CORDIS - Risultati della ricerca dell’UE
CORDIS

ExtraLytics: Big Data Analytics for Real Estate

Periodic Reporting for period 1 - ExtraLytics (ExtraLytics: Big Data Analytics for Real Estate)

Periodo di rendicontazione: 2014-11-01 al 2016-04-30

For decades, we were promised that the web would become humanity's greatest database. And that all that data would be available as XML, RDF, or Web 2.0 APIs. Yet, what remains is a vast ocean of dark data, hidden behind the surface in the silos of the deep web. To unearth the potential insights hidden in this accumulated information, the hidden data (estimated to be 80% of all Web data) has to be painstakingly extracted and refined to become amenable to further analysis.
Businesses and data scientists in many verticals have recognized the tremendous value of such insights, but also the punitive cost for their collection. Data scientists spend around 80% of their time for data collection and preparation, and they really hate doing so.
In the ExtraLytics PoC, a team of five researchers from Oxford has brought technology to the market that allows every business, every policy maker, and every scientist to afford including relevant web data into their decision models, ultimately leading to better, more fact-driven decisions. The technology has been created over the past 6 years, supported primarily by European Union funding (through the DIADEM ERC Advanced Investigator grant), but also by major tech companies and the British EPSRC.
With this technology, data extraction from thousands of web sites at high accuracy has finally become feasible. ExtraLytics demonstrates conclusively that the missing ingredient for such extraction was indeed a small, possibly rather noisy bit of domain knowledge.
The key findings of the ExtraLytics PoC are that
* Verticals—places, shopping, flights, images, videos—play an ever growing role in search engine results and data markets, but have been mostly limited to manually curated (flights, shopping, places) or media-specific databases (images, video).
* In contrast to general web search, the key to effective extraction as the scale of entire verticals is knowledge about objects in the domain of the vertical and their appearance on web sites.
* With ExtraLytics it is possible to automatically induce highly accurate wrappers for entire verticals, spanning thousands of websites.

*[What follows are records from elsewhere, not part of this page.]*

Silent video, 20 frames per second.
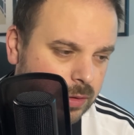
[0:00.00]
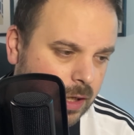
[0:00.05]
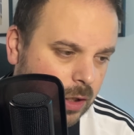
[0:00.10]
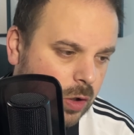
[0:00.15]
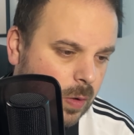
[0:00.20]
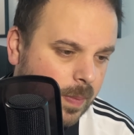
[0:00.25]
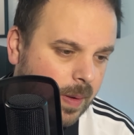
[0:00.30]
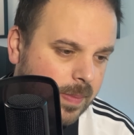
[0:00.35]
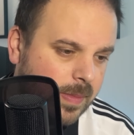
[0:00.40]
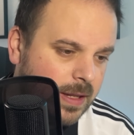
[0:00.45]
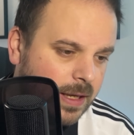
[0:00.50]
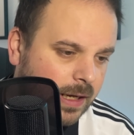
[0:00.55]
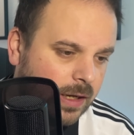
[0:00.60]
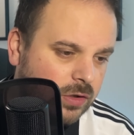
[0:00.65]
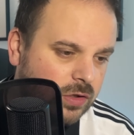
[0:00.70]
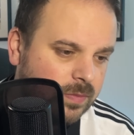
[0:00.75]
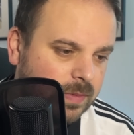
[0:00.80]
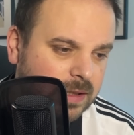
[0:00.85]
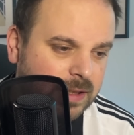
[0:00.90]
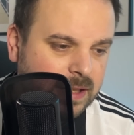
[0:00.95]
La Copa América
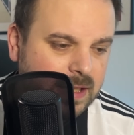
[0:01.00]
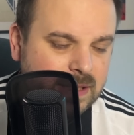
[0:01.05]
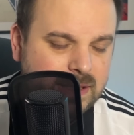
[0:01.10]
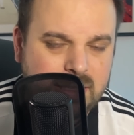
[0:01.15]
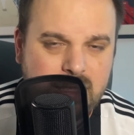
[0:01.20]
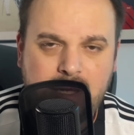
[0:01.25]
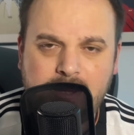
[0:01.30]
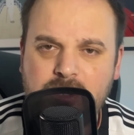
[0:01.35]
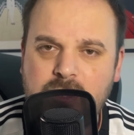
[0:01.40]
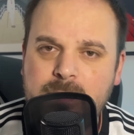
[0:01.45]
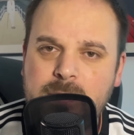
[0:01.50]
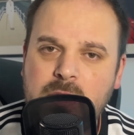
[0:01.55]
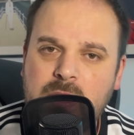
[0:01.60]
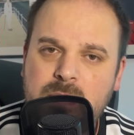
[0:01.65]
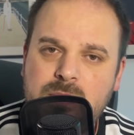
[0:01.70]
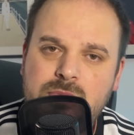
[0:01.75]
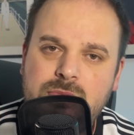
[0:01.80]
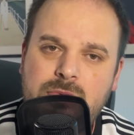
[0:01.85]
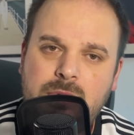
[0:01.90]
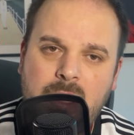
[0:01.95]
2015, il est comme
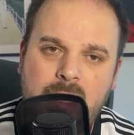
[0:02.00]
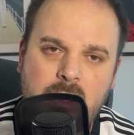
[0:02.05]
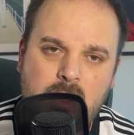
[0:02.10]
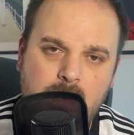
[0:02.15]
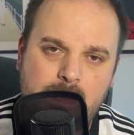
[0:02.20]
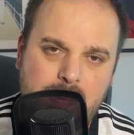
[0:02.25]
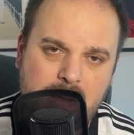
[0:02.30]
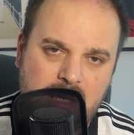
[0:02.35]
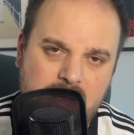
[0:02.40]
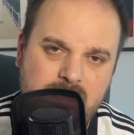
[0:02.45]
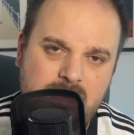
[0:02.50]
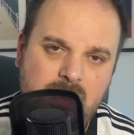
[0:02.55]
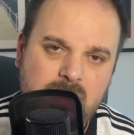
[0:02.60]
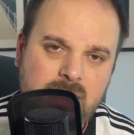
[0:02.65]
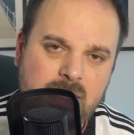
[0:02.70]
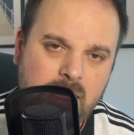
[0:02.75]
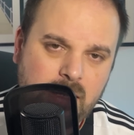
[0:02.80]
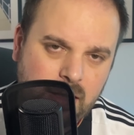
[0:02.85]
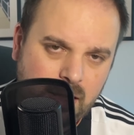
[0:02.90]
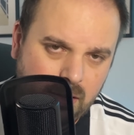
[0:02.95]
leur buteur avec le périvien
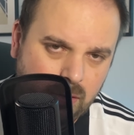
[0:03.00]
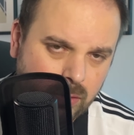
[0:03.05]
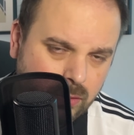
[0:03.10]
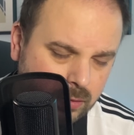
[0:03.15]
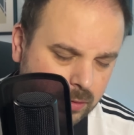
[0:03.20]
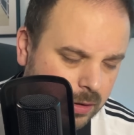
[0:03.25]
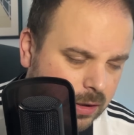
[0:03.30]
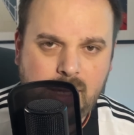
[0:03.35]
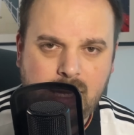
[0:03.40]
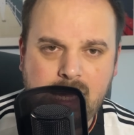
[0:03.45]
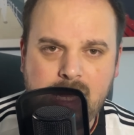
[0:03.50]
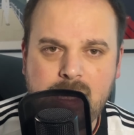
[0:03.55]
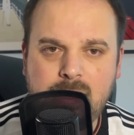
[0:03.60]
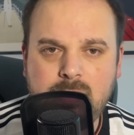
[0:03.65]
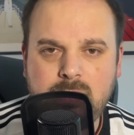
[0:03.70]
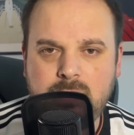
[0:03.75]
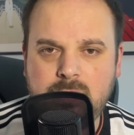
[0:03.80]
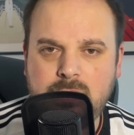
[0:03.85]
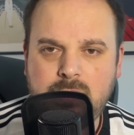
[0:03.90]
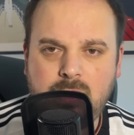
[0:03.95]
Guerrero, et
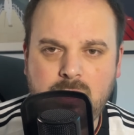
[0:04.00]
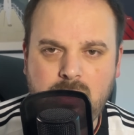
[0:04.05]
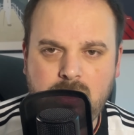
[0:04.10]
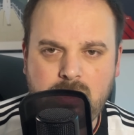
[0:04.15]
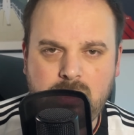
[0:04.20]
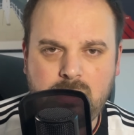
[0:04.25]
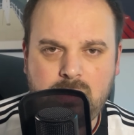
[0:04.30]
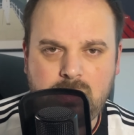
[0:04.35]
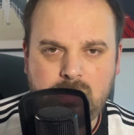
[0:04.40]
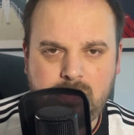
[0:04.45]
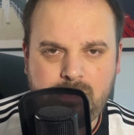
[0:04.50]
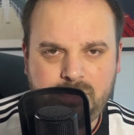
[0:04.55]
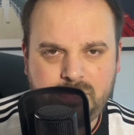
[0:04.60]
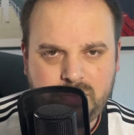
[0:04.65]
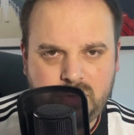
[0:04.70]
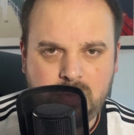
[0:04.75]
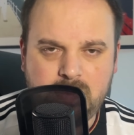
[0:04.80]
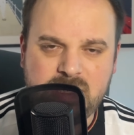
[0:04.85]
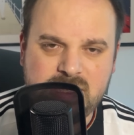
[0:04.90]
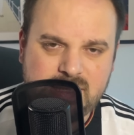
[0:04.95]
en
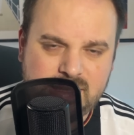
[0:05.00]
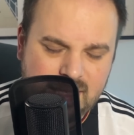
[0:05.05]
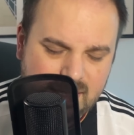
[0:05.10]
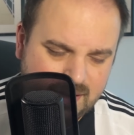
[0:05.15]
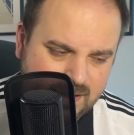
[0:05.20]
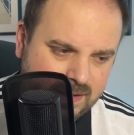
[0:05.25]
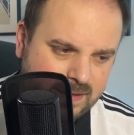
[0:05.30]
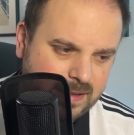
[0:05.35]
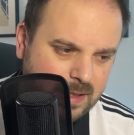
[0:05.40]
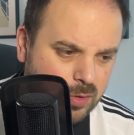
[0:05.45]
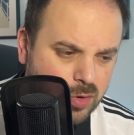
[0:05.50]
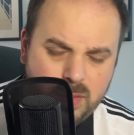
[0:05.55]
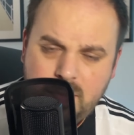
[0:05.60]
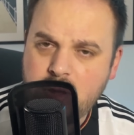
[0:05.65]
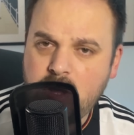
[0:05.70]
2016, c'est lui le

These insights have been translated in ExtraLytics into a platform that helps you make new kinds of application. You think you have an idea how to better match people and jobs? Or how to answer "what's the best Italian restaurant here" based on a user's past experiences? But you don't know where to get the necessary data on current job offers, restaurant menus, or other product offers. That's where ExtraLytics comes in: We can turn quickly provide a highly structured database of all offers or goods you are interested in, whether they come from a few websites or hundreds of them–a database you can use to build better search, better recommenders, or better analytics.

This doesn't just help you build your application faster, it also makes applications possible that previously were out of reach even for the internet giants:
* Answering product search queries outside the US, where getting all the the shops to upload their data requires a huge effort.
* Answering queries that link data from different domains: a place that's playing the latest Batman movie and I can get a good burger afterwards.
* Answering queries that link dynamic and static data: find me a cheap hotel in a low crime area.

The outcomes of this PoC have been spun-out by Oxford University into Wrapidity Ltd. This startup will continue the work on bringing the technology to market and is currently in talks with potential investors.